The breeding of pigs in the city is regulated at four per family with a ban on letting them wander. An intervention by the Archbishop of Reims forbids passers-by to `` urinate '' in the bread market and a fine of sixty solz is given to those who defecate in private places. The executioner and his assistants are tasked with exterminating the hordes of stray dogs. Hygiene rules are imposed on food professionals relating to working methods, quality and conservation of products (fish and meat decreed “ord and vils” are prohibited for sale). In 1450 bakers were required to maintain beards and hair, wear clean shirts and not knead the dough with "ulcer-infected" hands.

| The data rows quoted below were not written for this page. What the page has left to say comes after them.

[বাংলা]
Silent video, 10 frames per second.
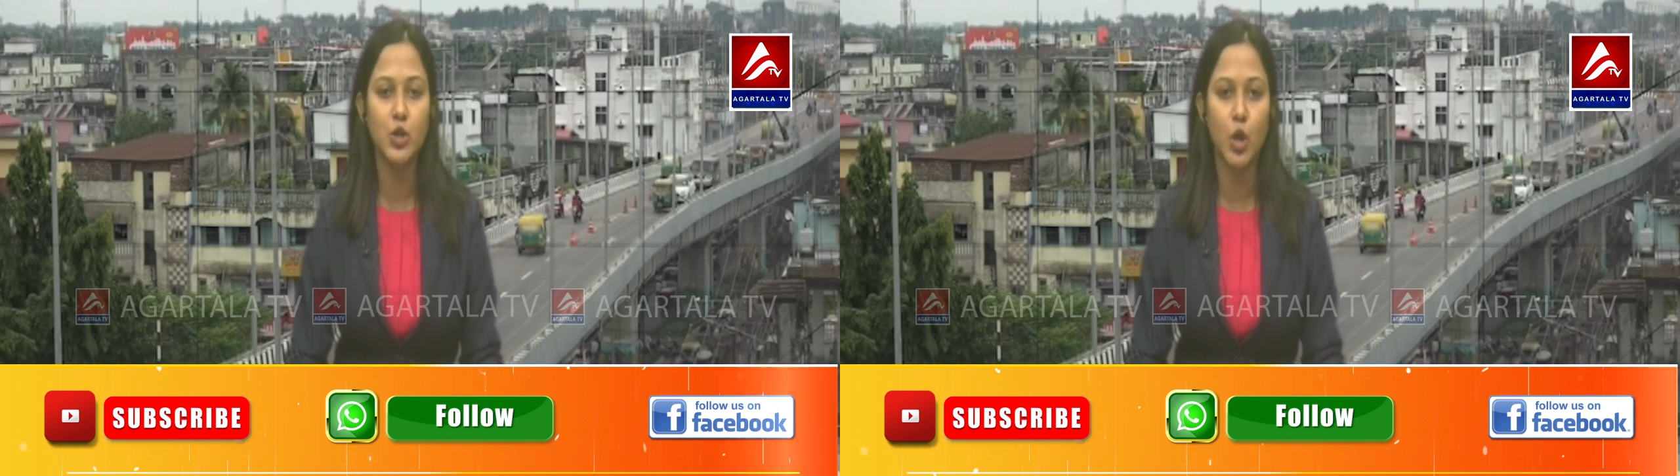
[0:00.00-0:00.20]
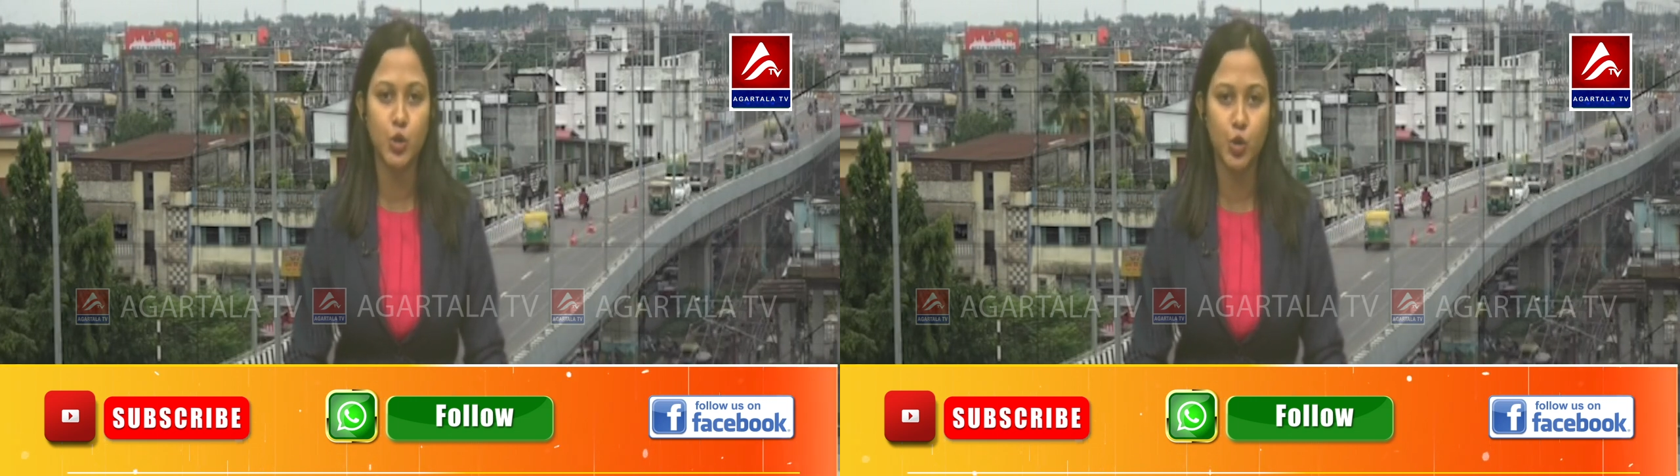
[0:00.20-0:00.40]

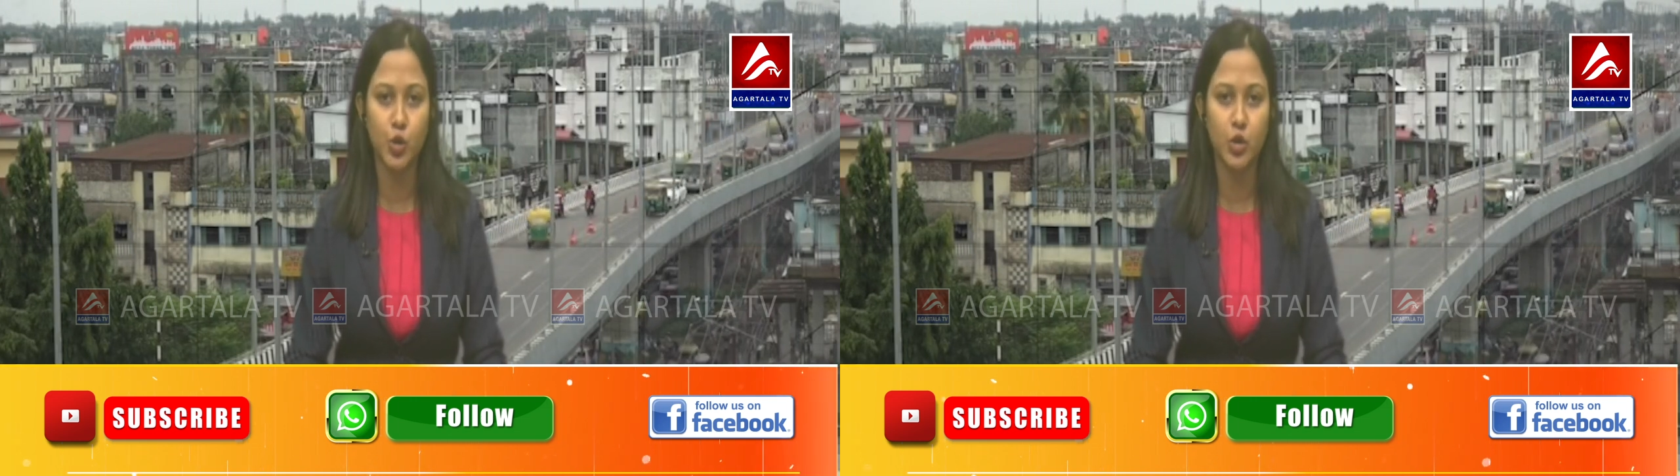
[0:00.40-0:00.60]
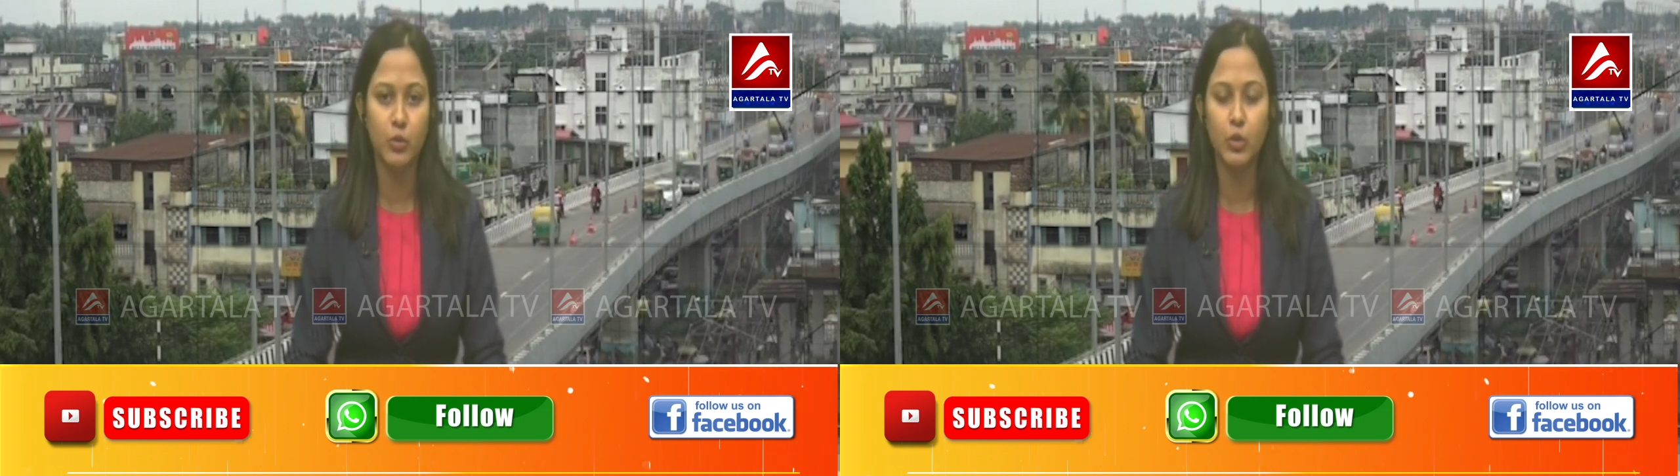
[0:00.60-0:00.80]

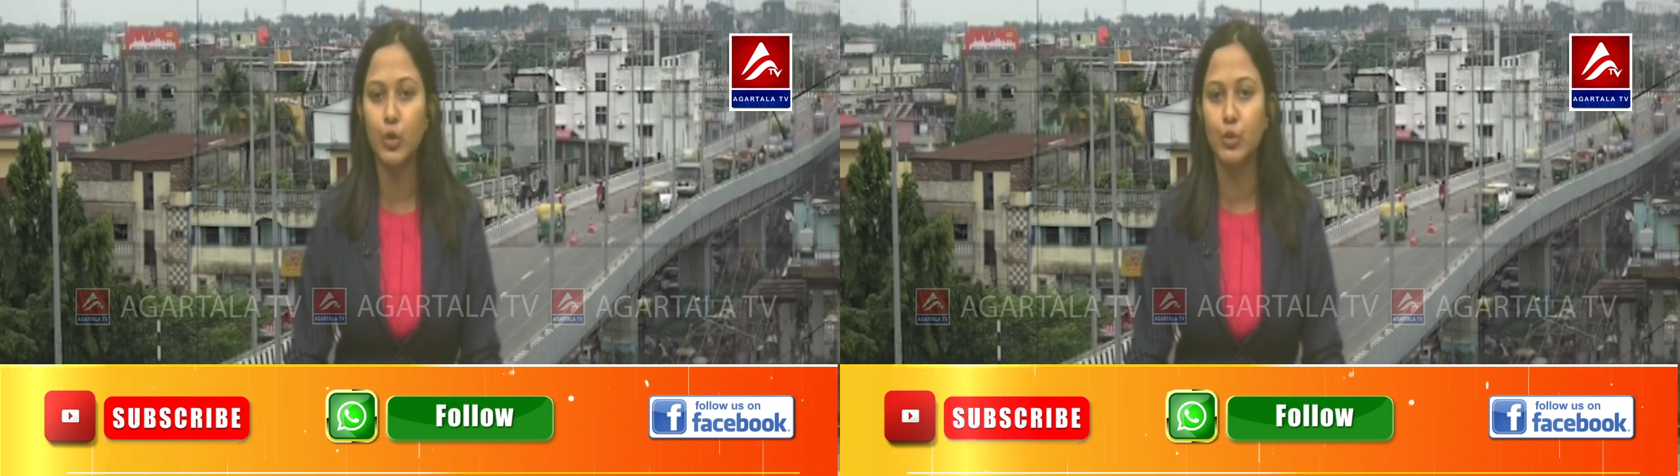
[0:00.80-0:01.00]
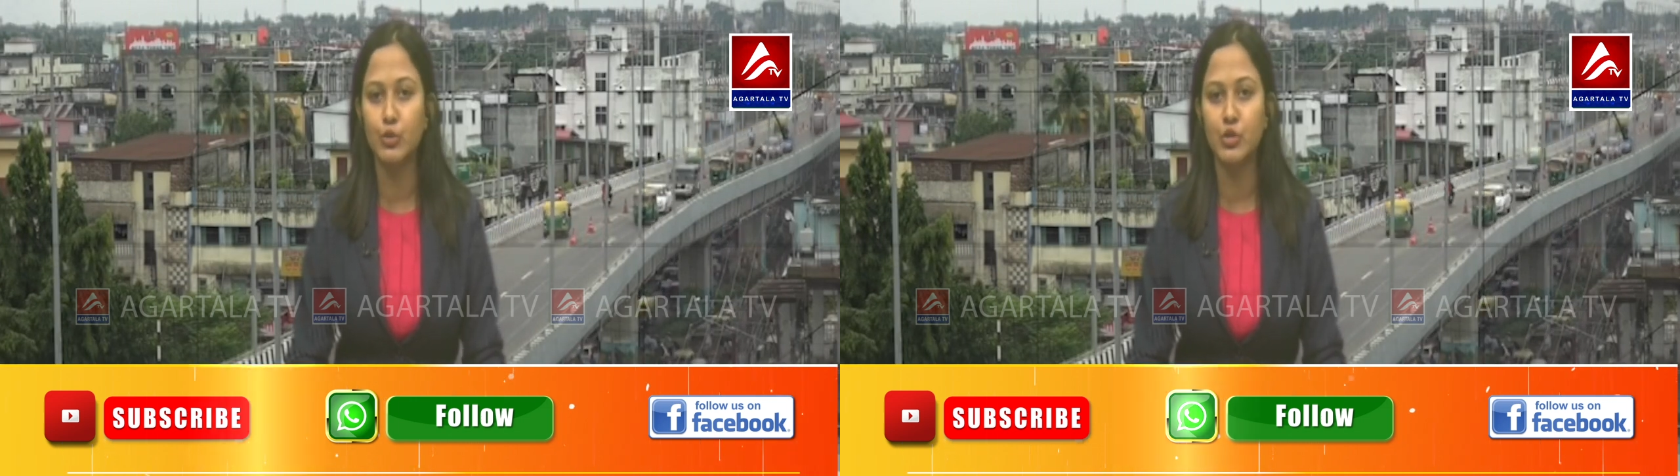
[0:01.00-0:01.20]
সচেতনতামূলক
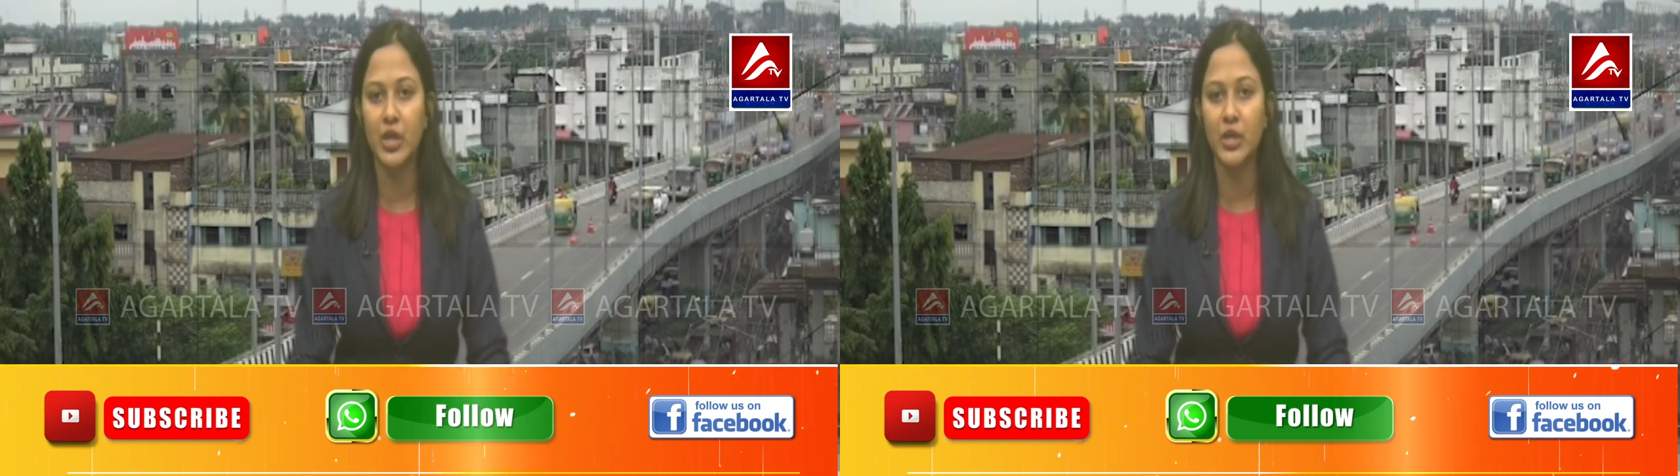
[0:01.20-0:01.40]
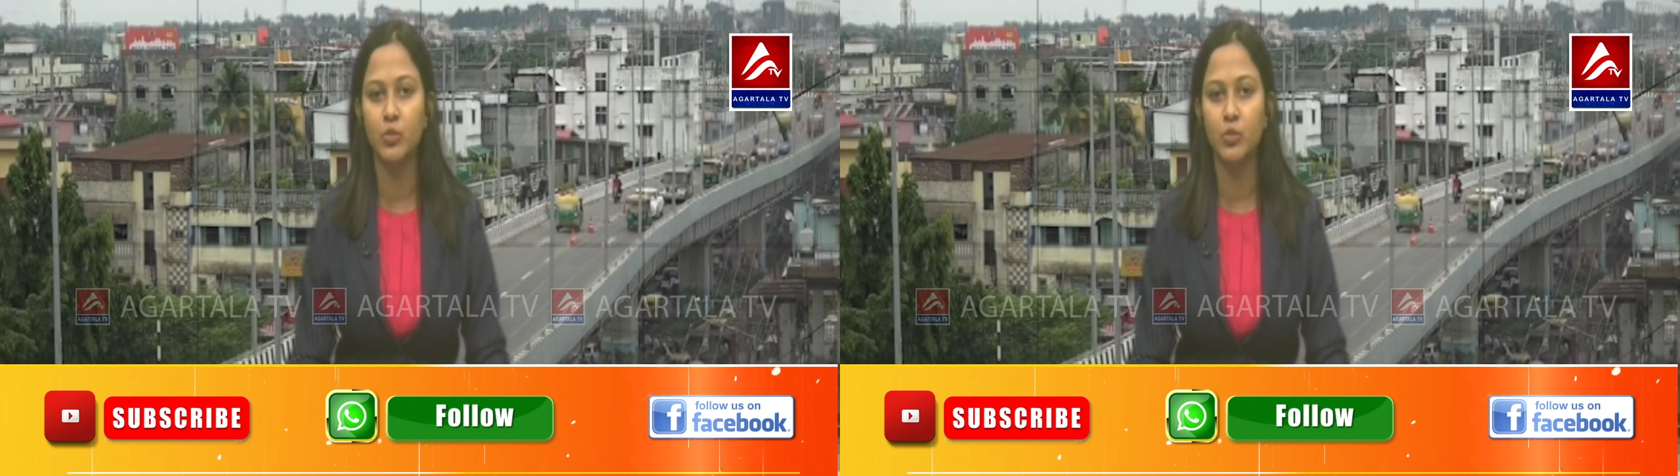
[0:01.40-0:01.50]
অনুষ্ঠানের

Water treatment, new `` withdrawals or aysements ''
Protection against water pollution involves reviewing harmful habits and unwanted spills. Decanting the water once a year, draining the stagnant water leading the sewers downstream rather than upstream is an imperative for communities and users. The book of the fountains of Rouen by Jacques Le Lieur gives details on the situation of the city in 1525 (a unique historical document of its kind). It will be necessary to increase the number of insufficient drinking water fountains in all the towns placed under the protection of a fountain guard. Hydraulic installations; with locks and valves are sometimes set up to ensure the flow of water necessary for domestic and artisanal uses, for industrial mills, as well as embankments to reinforce the banks, creations for breeding water fish soft (bream carp) to eliminate waste thrown into waterways.
The return to the methods of antiquity took off in the fourteenth and fifteenth century with the entire sewer, development of networks of collectors to rid the urban space of its dirty water, pipes in stones or rubble covered with 'slate. There are private conduits that lead down to the river which the owners must maintain.
In the 15th century, “rooms for residents' accommodation”, most of them collective, were generalized in the privileged towns, while others were private, rediscovered by archeology and opening onto pits, which implies considerable progress in terms of public and family hygiene. These cabinets are located at the end of a courtyard or a garden, in a wardrobe an attic, or overlooking the river, inside the houses in the thickness of a wall in a cage of staircase or suspended along a load-bearing wall. They are vaulted in rubble stone, have a masonry duct, air vents and can be emptied at the rear of the houses by professional emptiers.
The magnitude of the task, the high costs, individual selfishness; private interests; interminable trials slowed the expansion of progress. But, despite all that remains to be created during the Renaissance and in the following centuries to curb the harmful effects of pollution and those just as serious of lack of hygiene, the Middle Ages in France (accused of obscurantism) after a return centuries back, tried to redress a situation that could have been catastrophic for humanity (while other more advanced countries such as Belgium, Italy and the Nordic countries had shown the example).
- By Jean-Pierre Leguay: Pollution in the Middle Ages, Editions Gisserot Histoire, 1999.